*THE PROBLEM*. Write out each entry below exactly; the images do not belong in your copy.

Items from a data source
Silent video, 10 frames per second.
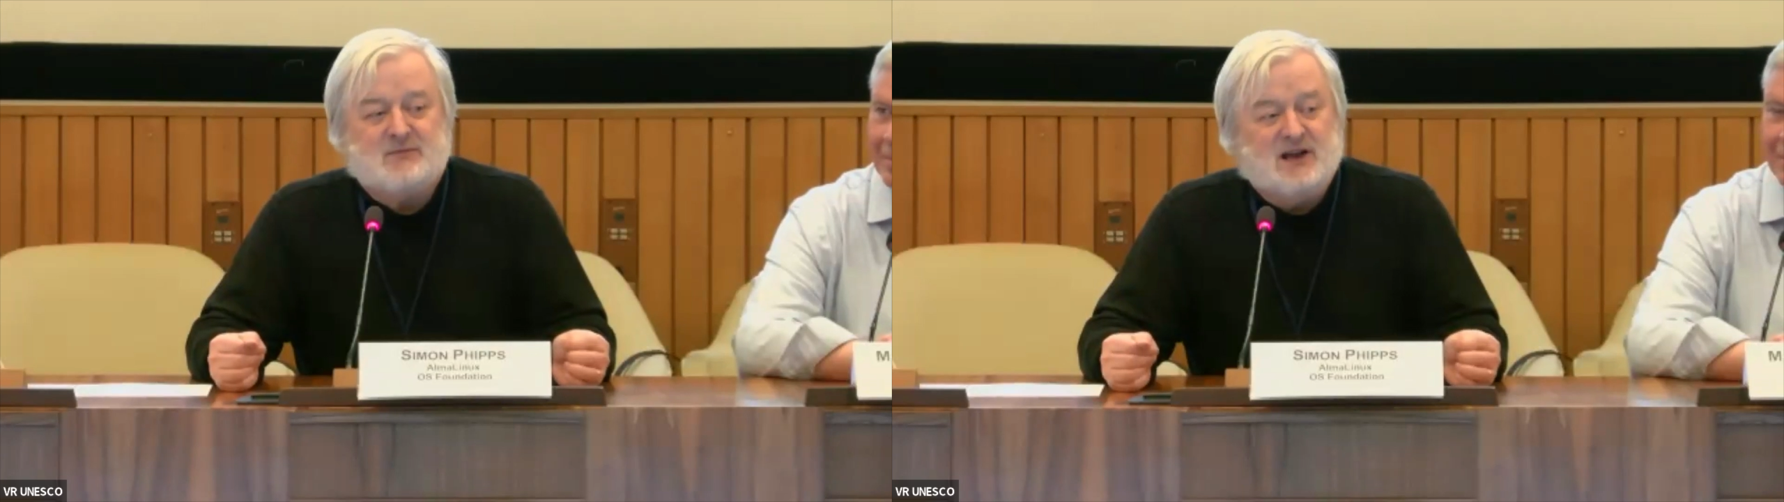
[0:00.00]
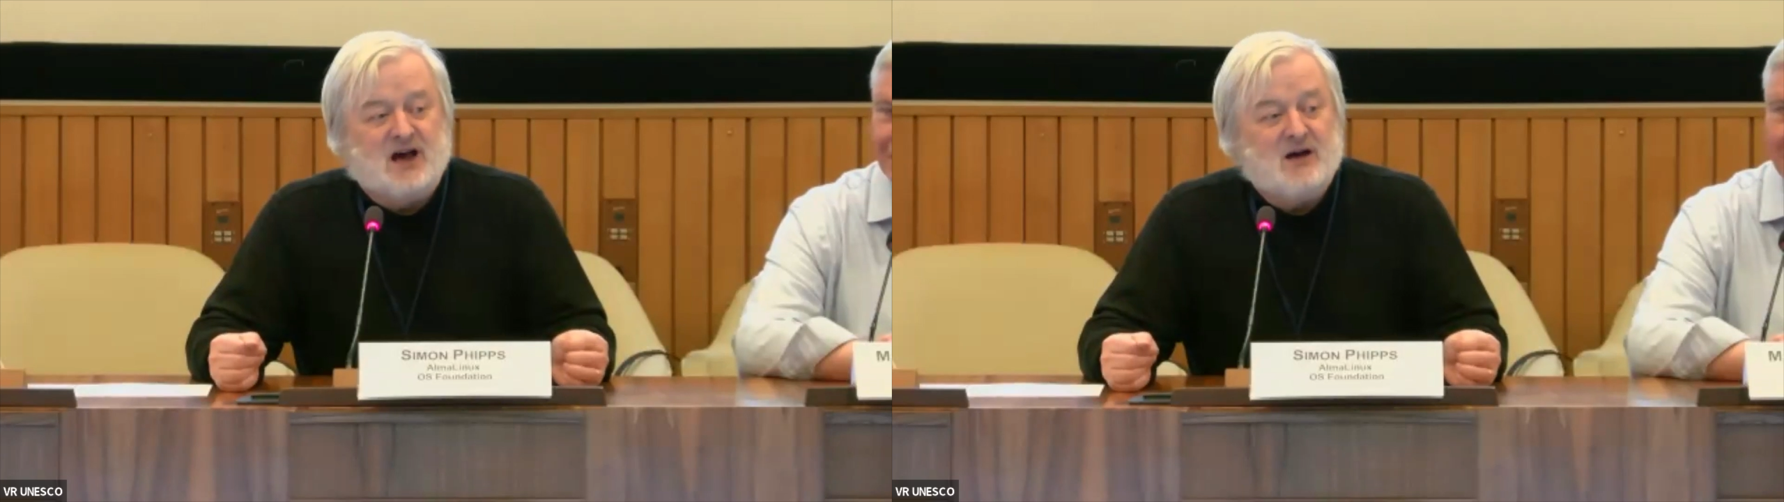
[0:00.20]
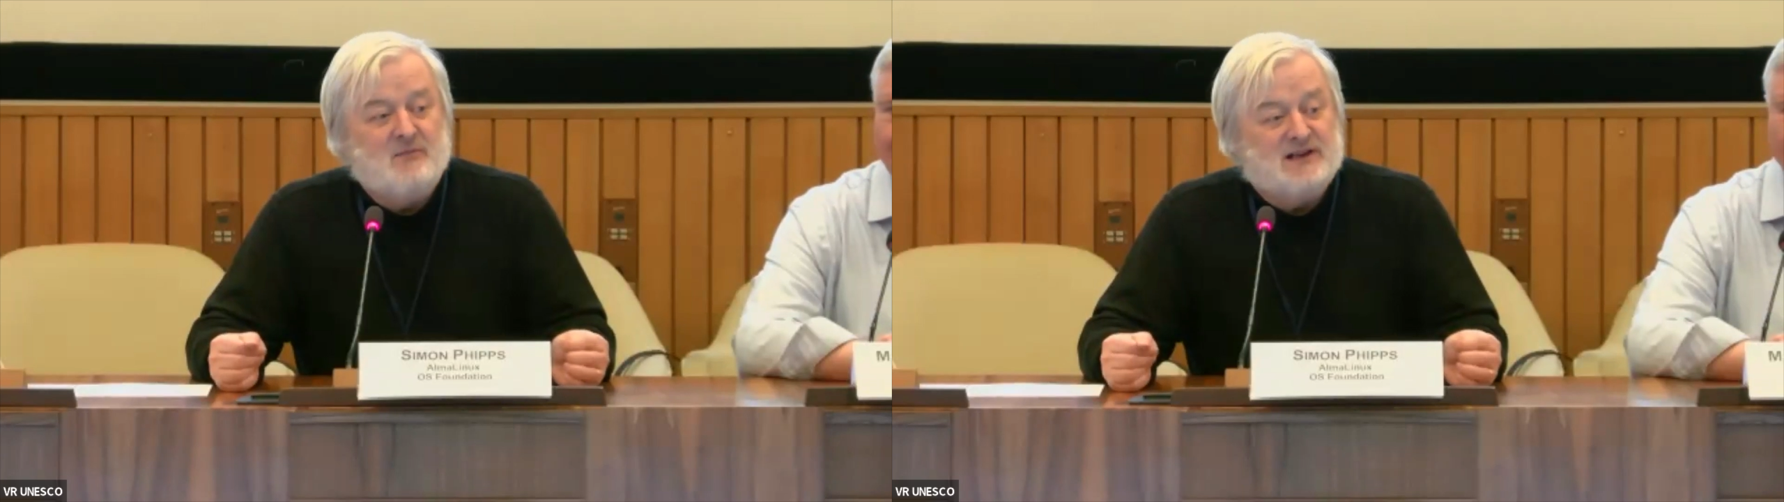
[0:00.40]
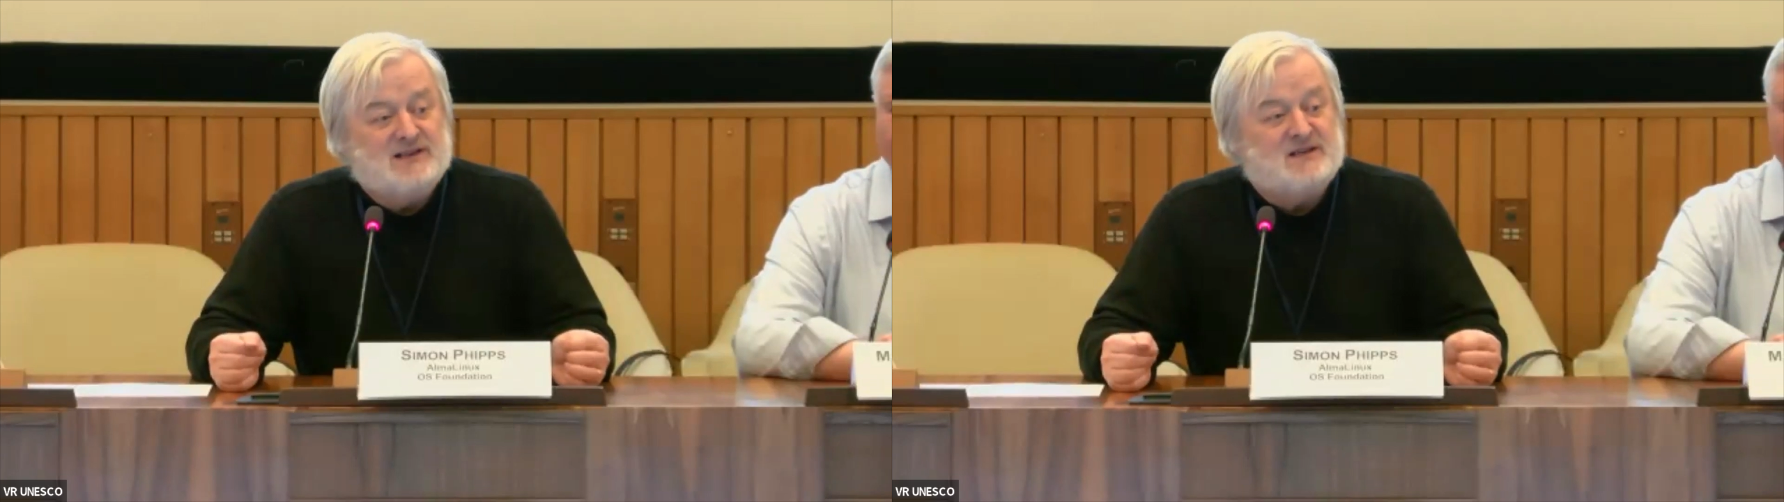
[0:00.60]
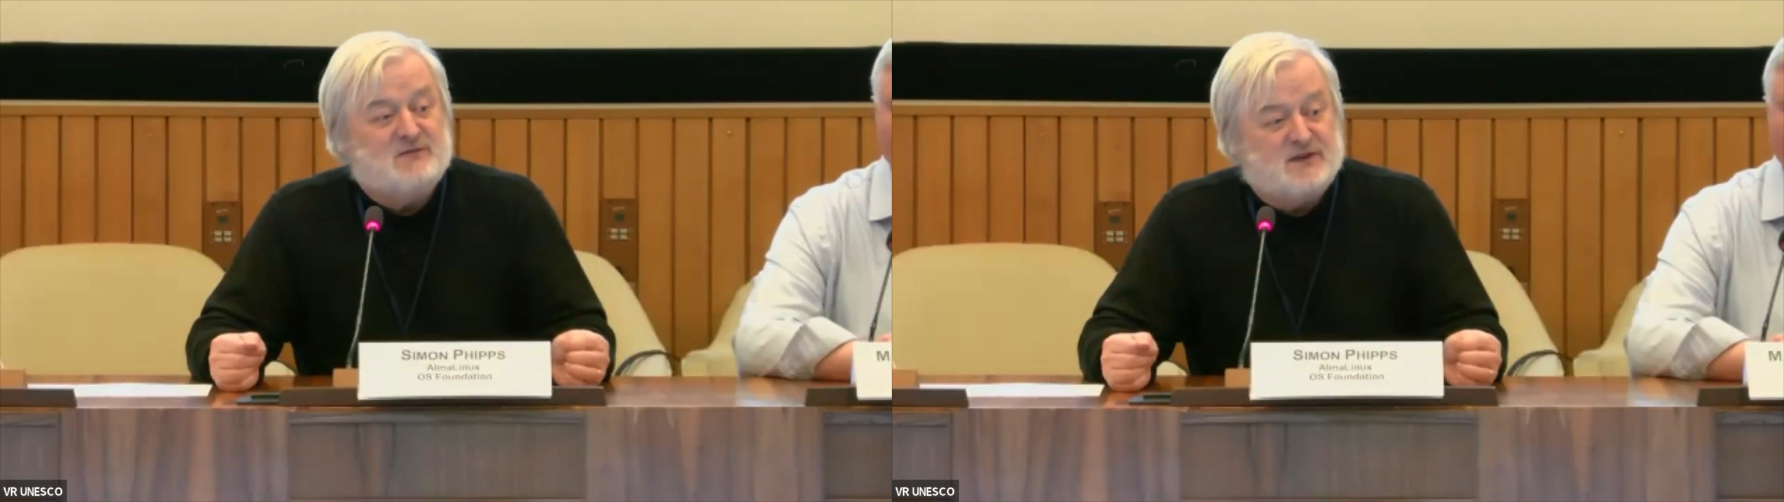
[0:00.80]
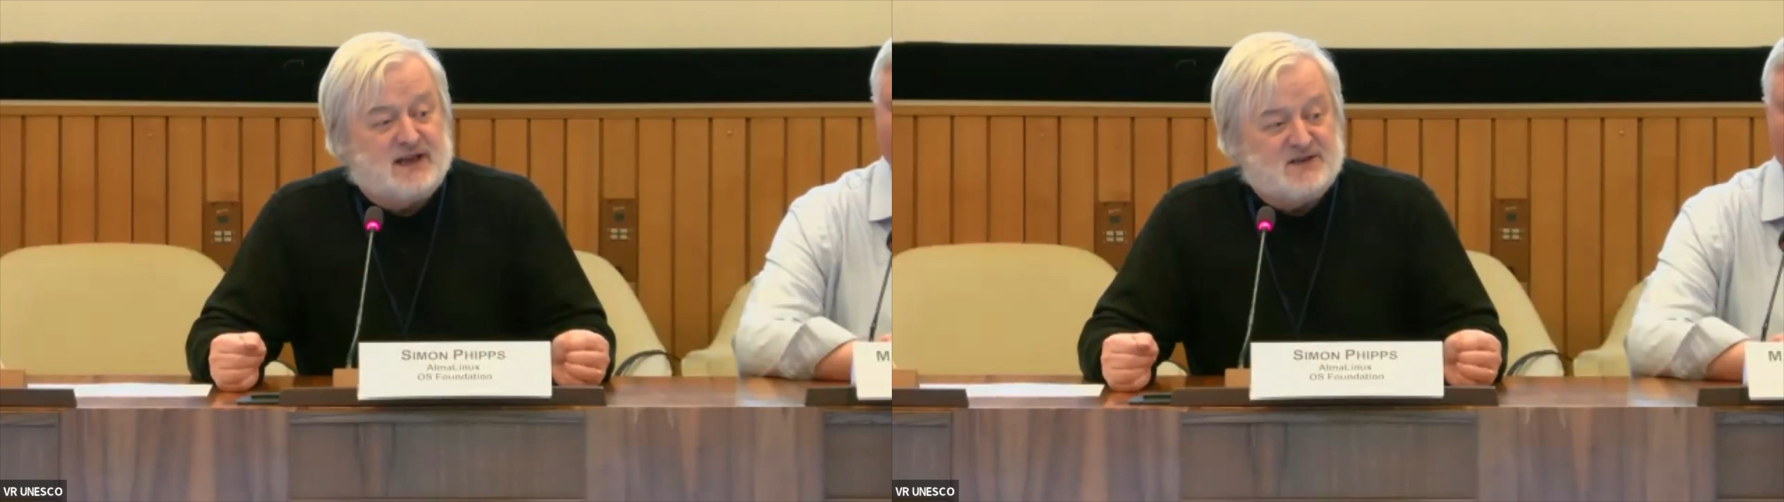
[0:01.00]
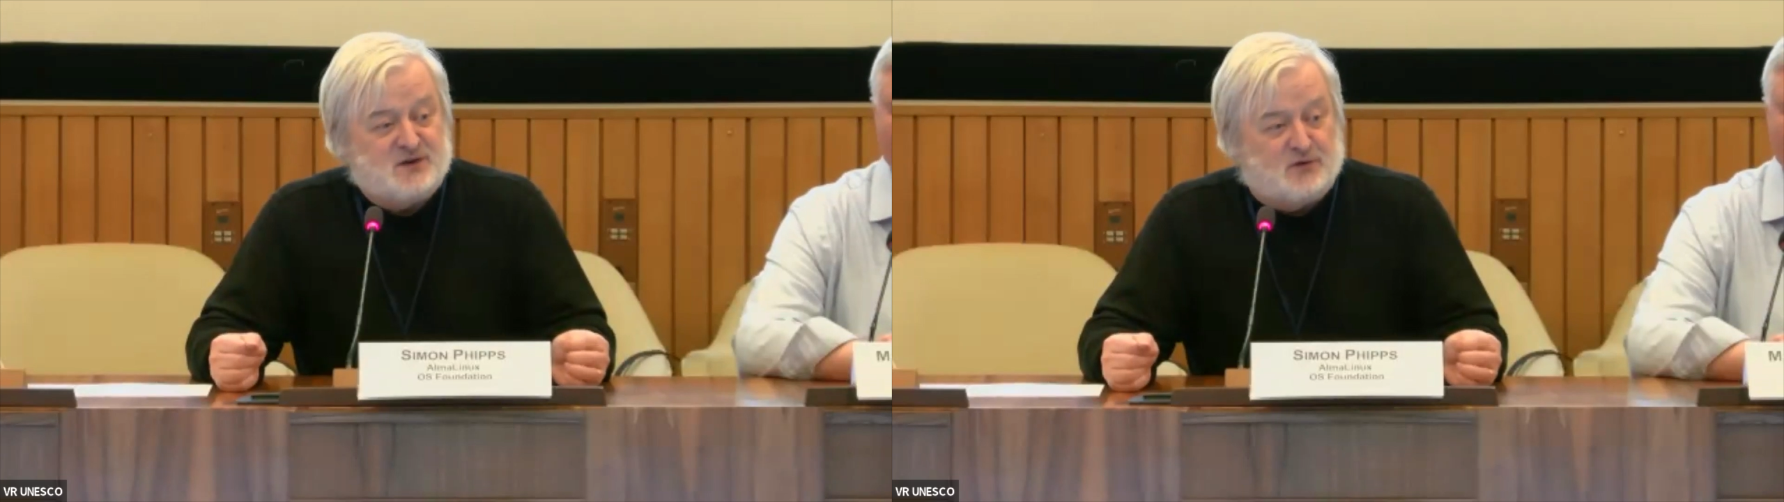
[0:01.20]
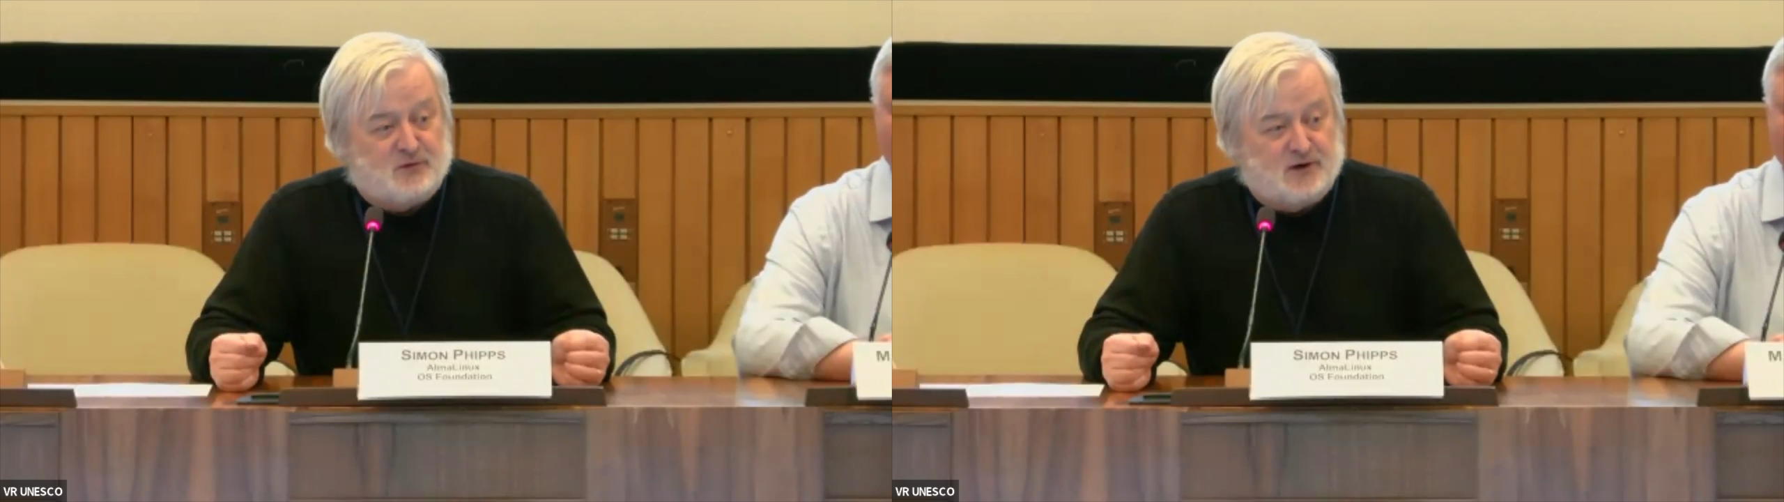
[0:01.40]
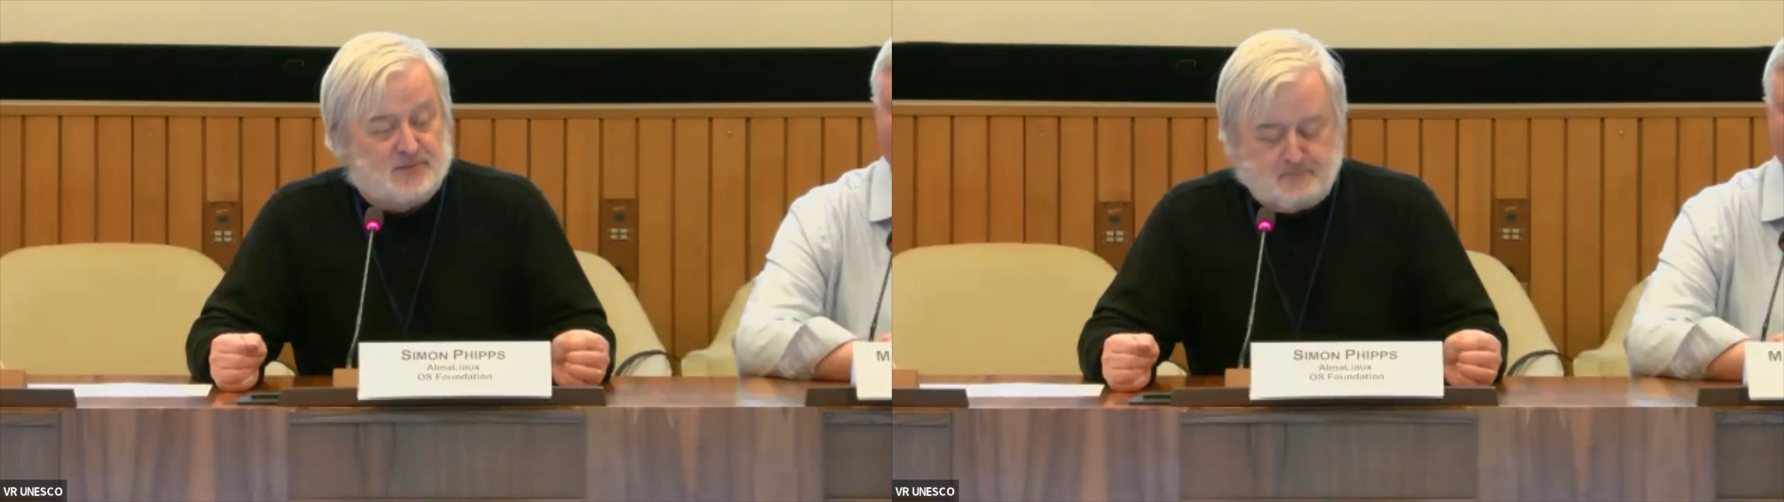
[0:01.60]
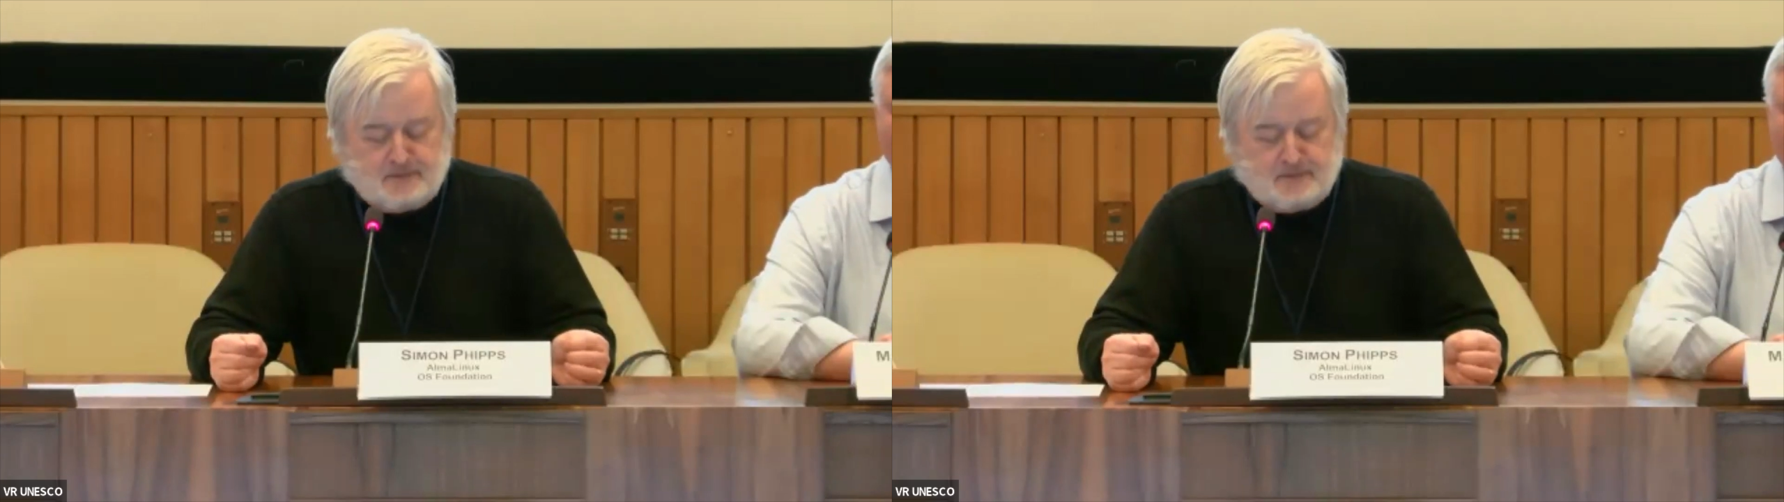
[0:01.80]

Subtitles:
liability for that software.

*EXERCISE OUTPUT*.
Silent video, 10 frames per second.
[0:00.00]
[0:00.20]
[0:00.40]
[0:00.60]
[0:00.80]
[0:01.00]
[0:01.20]
[0:01.40]
[0:01.60]
[0:01.80]

Subtitles:
liability for that software.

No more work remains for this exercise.